»Schröder?«
»Der Kanzler?« Silberman spitzte nachdenklich die Lippen. »Nein. Entschieden nein! Er kommt nicht mit dem Flieger. Außerdem werden Attentate auf deutsche Politiker immer nur von Deutschen verübt. Sie mögen sich selbst am wenigsten. Nein, ich glaube nicht, dass wir es hier mit Deutschen zu tun haben.« Silberman machte eine Pause und nippte an seinem Tonic Water. »Sofern wir es überhaupt mit jemandem zu tun haben. Es ist und bleibt pure Spekulation.«
Plötzlich schien es O’Connor, als stehe der Berichterstatter kurz davor, einen Rückzieher zu machen.

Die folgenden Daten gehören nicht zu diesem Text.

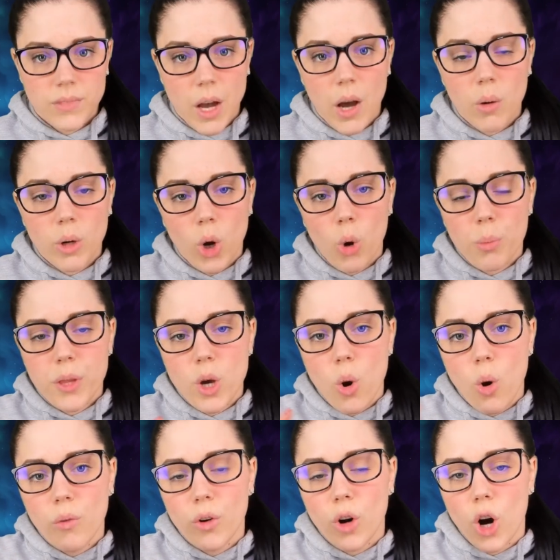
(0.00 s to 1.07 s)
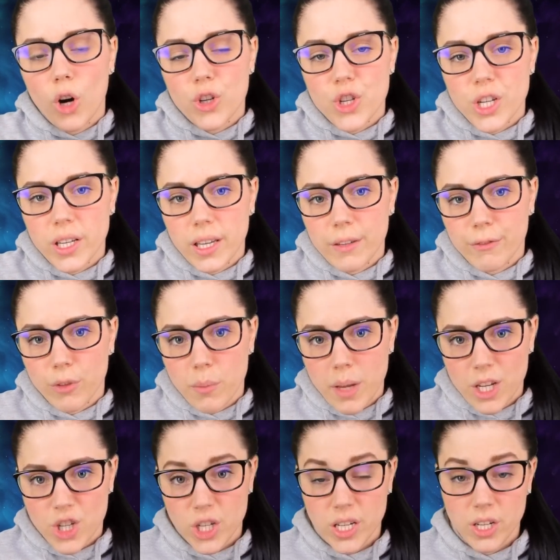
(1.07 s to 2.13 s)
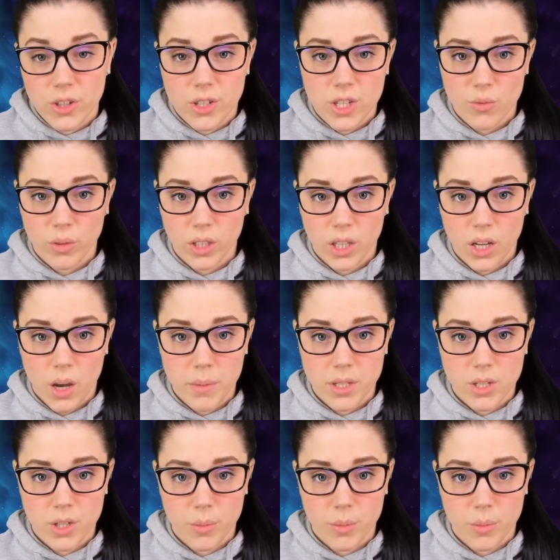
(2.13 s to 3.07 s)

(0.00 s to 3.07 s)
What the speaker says: Now, I would hope the overarching information here doesn't really come asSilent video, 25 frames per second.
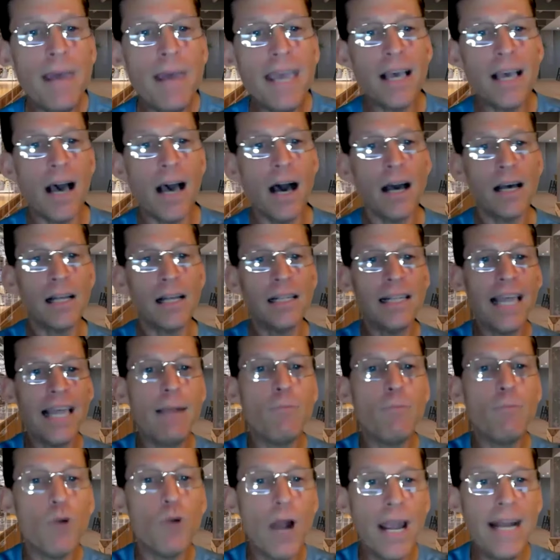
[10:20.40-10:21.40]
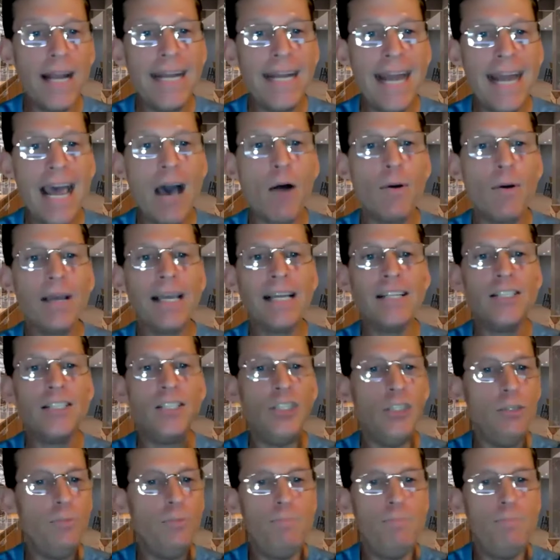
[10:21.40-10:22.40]
could make a claim right now
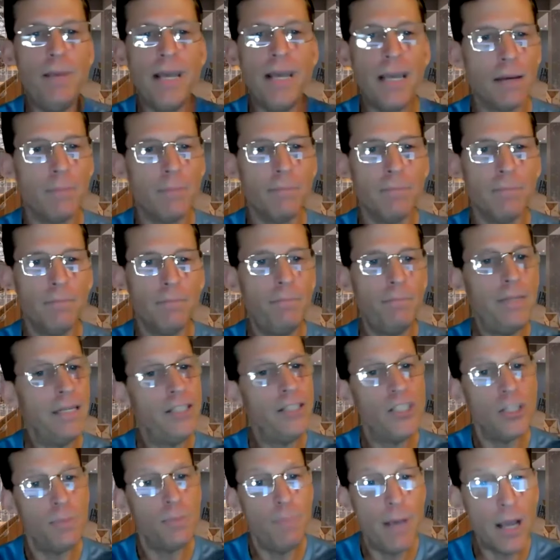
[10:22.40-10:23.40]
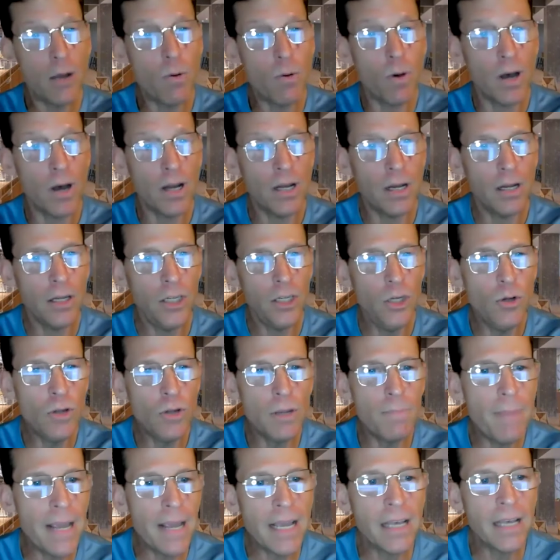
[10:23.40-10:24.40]
against pick them. Just pick one.
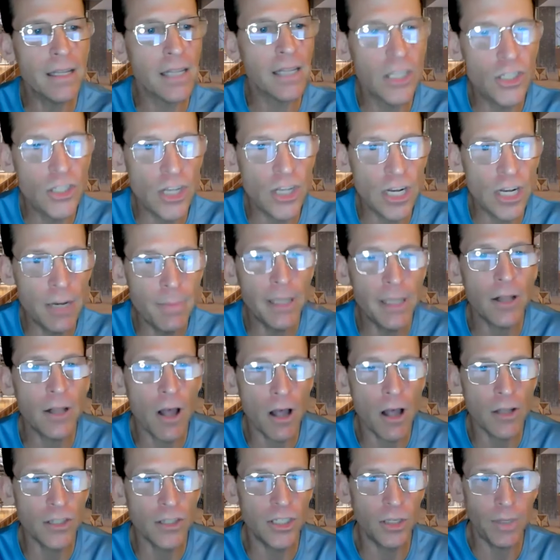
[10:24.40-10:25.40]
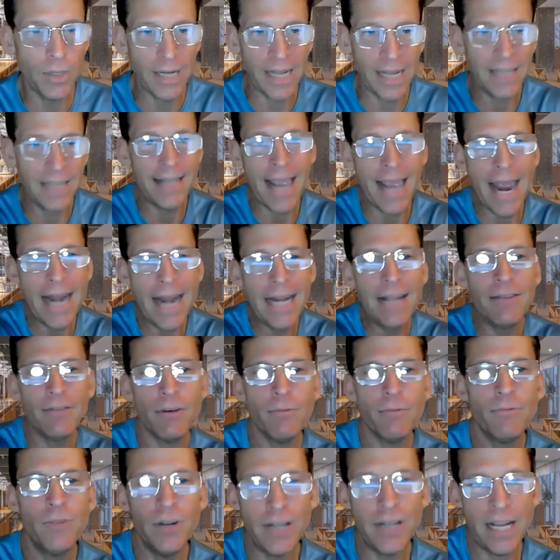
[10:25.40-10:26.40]
You could make a legitimate lawsuit against any
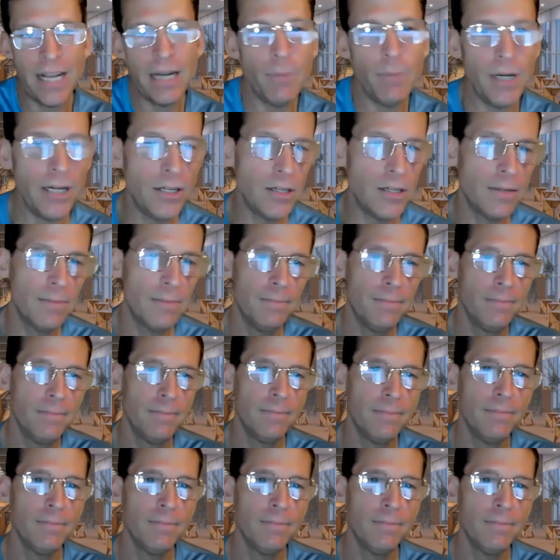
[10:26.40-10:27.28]
of them for a data breach.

»Diesmal kann ich Sie nicht schonen, Aaron«, sagte er. »Gut möglich, dass jemand Blair oder Chirac ans Leder will, aber glauben Sie das wirklich?«
Silberman schüttelte stumm den Kopf.
»Wer also könnte einen Anschlag auf den Präsidenten der Vereinigten Staaten verüben wollen?«
Silberman sah ihn an. Dann lachte er kurz auf.
»Alle! Jeder! Russland. Serbien. Libyen. China. Kolumbien. Der Irak. Nordkorea. Du meine Güte.« Er winkte dem Barmann. »Geben Sie mir einen Bourbon, schnell!«
»Welchen Bourbon?«, fragte der Barmann vorsichtig.
»Irgendwas.«
»Und – für Sie?«
»Ich ziehe es vor, stilvoll unterzugehen«, sagte O’Connor. »Was bietet die Abteilung Portwein?«
Der Barmann strahlte. Nacheinander stellte er eine ansehnliche Kollektion älterer Jahrgänge auf den Tresen.
O’Connor studierte mit Wohlwollen die Etiketten.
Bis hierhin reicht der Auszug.